>>>

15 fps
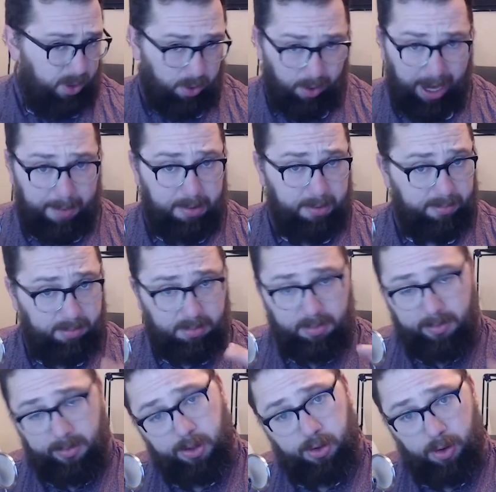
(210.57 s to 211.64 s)
grab them,
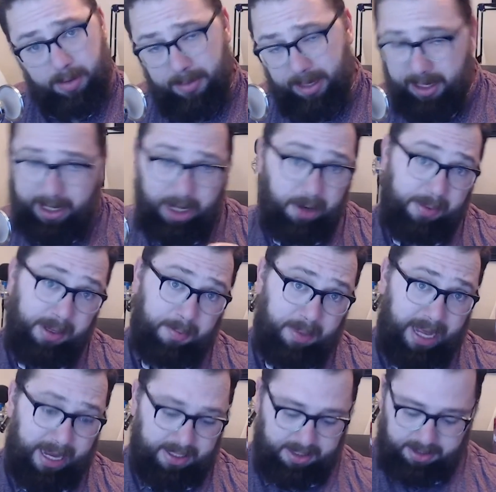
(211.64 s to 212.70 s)
join me. It'll be a
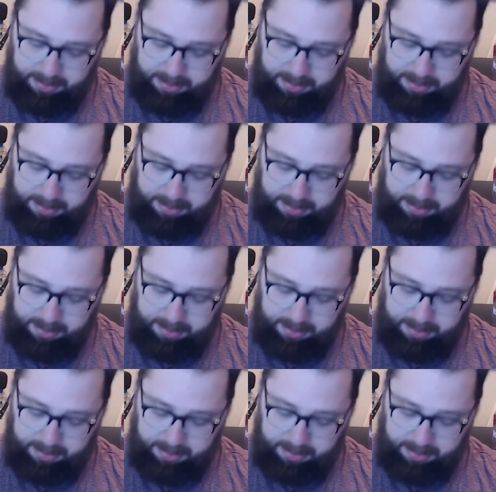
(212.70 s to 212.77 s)
blast.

<<<

THE PROBLEM: Exactly as they stand, set down all of the entries above, minus every picture.

ANSWER BELOW:
15 fps
(210.57 s to 211.64 s)
grab them,
(211.64 s to 212.70 s)
join me. It'll be a
(212.70 s to 212.77 s)
blast.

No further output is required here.